Friday, October 30, 2015

They Wither With the Wind, and They Crumble in Your Hand...

Sometimes a song just gets better and better with age. Both versions are beautiful, but this more recent version really tugs at the heart-strings, doesn't it?

Here's the earlier version for fun, too....very lovely and pure-sounding.

Have a wonderful weekend, everyone. Enjoy those leaves while we have 'em...

Thursday, October 29, 2015

Structural Integrity

from "The Wilder Annual," by Krysta Jabczenski

Structural Integrity

Water and moss and rot
and a treeful of leaves released
because the tree said to the coming cold

I accept you

Whatever will find its way in
finds a way in

If there is one thing we know
it is the continuity of the body

but what to make of the flesh
and its permeability

[Image above by Krysta Jabczenski]

Wednesday, October 28, 2015

Heather Goodwind's Poetic Paintings

These paintings by Heather Goodwind are like poetic puzzles, aren't they?
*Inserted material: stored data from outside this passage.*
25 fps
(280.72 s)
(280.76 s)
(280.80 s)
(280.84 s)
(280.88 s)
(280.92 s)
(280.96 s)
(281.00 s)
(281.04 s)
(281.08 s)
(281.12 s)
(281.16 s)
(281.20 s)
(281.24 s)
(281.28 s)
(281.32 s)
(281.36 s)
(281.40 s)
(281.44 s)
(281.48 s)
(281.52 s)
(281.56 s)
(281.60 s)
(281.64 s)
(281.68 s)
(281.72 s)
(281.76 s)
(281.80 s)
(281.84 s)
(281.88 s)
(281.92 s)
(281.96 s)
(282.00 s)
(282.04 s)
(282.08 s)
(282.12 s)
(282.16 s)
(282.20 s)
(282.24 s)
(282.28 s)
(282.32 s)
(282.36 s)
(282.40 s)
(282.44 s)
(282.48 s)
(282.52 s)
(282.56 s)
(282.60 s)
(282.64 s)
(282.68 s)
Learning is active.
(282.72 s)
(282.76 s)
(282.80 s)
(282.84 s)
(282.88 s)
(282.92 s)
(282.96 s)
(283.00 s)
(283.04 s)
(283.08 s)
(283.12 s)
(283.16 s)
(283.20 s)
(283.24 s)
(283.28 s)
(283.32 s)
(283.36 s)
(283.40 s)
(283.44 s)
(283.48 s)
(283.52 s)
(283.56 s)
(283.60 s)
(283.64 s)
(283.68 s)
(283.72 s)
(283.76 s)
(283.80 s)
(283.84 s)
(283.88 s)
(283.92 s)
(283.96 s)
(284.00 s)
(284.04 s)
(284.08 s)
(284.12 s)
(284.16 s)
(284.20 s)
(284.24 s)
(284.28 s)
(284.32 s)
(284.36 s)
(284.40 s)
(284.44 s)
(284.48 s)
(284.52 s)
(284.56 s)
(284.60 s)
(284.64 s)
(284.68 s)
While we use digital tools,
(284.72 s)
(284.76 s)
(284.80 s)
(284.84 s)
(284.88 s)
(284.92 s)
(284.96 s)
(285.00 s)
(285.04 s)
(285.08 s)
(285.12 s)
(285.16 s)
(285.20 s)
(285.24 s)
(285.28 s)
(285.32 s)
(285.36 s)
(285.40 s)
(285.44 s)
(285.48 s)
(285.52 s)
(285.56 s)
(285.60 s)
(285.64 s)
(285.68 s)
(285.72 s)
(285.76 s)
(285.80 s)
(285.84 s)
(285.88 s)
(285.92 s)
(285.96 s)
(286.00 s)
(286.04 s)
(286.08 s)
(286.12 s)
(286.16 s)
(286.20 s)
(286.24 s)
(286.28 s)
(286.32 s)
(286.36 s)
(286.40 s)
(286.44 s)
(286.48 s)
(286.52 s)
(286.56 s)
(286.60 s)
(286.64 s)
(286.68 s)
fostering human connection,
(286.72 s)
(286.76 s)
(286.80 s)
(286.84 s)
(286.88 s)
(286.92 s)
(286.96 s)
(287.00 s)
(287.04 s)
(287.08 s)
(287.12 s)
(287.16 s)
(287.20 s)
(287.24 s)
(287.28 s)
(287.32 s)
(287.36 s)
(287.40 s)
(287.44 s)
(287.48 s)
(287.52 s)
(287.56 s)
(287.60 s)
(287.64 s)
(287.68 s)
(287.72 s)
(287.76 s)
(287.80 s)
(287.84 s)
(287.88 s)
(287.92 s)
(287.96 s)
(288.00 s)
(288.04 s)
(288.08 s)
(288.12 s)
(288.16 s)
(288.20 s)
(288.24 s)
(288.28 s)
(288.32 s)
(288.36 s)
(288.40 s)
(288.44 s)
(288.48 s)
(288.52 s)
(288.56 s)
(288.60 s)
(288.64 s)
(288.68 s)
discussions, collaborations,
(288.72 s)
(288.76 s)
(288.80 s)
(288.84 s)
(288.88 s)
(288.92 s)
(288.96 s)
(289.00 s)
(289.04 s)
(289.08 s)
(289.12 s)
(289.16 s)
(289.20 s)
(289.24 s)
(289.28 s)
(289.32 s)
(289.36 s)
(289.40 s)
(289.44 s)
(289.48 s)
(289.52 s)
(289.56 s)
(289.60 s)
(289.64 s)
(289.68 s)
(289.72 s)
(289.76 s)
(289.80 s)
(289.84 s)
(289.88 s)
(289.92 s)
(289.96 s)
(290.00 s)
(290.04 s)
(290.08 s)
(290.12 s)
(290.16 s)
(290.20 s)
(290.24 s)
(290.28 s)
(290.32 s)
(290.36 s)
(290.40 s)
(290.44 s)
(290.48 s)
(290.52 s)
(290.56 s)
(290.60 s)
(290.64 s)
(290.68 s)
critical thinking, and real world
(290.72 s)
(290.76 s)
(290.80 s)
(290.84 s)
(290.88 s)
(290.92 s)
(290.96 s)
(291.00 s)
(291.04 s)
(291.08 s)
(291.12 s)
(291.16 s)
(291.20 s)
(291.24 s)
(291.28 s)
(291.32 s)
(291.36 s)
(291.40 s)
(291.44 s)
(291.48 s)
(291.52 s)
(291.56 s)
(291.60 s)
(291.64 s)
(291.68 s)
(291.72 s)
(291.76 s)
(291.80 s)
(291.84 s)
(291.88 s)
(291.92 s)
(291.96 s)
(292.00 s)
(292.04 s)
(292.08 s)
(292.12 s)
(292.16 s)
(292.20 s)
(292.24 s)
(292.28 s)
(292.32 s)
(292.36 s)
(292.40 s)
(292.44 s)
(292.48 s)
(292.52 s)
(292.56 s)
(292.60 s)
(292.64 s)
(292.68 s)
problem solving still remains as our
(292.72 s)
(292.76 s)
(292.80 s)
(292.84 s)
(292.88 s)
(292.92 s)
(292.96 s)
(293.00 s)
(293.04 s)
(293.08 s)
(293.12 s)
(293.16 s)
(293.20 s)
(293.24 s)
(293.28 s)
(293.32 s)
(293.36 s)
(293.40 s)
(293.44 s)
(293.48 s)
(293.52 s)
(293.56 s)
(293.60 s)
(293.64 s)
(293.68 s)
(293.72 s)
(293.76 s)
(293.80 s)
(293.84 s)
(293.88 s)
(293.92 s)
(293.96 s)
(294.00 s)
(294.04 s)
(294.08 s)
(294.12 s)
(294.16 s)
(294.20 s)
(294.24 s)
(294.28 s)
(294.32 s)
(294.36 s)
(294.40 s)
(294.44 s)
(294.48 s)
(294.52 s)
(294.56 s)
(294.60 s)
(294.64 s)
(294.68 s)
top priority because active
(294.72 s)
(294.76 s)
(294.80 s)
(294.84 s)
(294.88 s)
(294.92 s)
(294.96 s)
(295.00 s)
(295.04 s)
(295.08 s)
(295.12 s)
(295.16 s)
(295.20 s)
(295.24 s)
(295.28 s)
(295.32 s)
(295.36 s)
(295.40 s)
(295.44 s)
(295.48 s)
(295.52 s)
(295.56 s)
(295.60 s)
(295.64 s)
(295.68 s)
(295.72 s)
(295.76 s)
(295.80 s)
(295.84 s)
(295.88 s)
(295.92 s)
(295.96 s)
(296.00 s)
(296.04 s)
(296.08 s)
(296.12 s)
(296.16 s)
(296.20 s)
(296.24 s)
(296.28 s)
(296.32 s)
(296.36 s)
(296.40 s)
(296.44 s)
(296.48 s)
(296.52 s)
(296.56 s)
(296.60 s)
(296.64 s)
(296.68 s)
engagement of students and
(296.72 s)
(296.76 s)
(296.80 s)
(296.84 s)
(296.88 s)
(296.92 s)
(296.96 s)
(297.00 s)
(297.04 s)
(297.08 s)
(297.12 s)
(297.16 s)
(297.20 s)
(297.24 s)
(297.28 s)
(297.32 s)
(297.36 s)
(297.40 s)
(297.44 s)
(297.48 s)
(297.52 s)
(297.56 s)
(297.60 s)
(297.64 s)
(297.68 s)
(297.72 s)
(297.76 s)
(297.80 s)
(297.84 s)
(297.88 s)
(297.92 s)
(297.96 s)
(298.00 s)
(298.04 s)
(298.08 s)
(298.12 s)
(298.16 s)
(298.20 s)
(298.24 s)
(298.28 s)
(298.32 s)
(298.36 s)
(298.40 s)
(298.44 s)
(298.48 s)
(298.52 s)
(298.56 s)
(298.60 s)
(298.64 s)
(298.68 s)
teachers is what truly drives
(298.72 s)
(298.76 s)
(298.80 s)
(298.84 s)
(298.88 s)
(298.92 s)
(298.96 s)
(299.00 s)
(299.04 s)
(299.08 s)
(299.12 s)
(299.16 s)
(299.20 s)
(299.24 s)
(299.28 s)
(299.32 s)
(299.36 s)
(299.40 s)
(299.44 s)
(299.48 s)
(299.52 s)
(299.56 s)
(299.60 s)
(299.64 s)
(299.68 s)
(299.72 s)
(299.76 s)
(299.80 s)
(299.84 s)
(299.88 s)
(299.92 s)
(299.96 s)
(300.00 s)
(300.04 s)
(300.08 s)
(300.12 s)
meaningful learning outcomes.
They feel personal, almost confessional, but are also so mysterious...

"Book 10, #46"

"Book 12, #2"

"Nothing to See Here, Book 12, #4"

See more of Heather Goodwind's work here.

Monday, October 26, 2015

Two Poems by Donna Vorreyer

"Ornament of Grammar--Allium Primitive," by Alicia LaChance

by Donna Vorreyer


We pick through the rubble under the pier:
a tangled net, a towline, an amber
bottle half-buried in silt and seaweed.
All can be of use: the line to pull clear

of quicksand, the net for trapping
minnows, the glass as tool or weapon.
You present a bouquet of reeds gathered
with a bow of old balloons, flourish it

with a grin.  In these circumstances,
it will suffice. Your eyes a mansion.
This raft a ferry. Some small god dances
at the window, ticking off all our sins.


How to Explain This Emptiness

An overpass, deserted, looming over dust
and yellow wildflowers latticed by dirt.

A freight train snaking in the distance, all tankers,
fluids bound and bordered by rust.

A dilapidated church, its crossbeams split open,
releasing an undulate parabola of swallows.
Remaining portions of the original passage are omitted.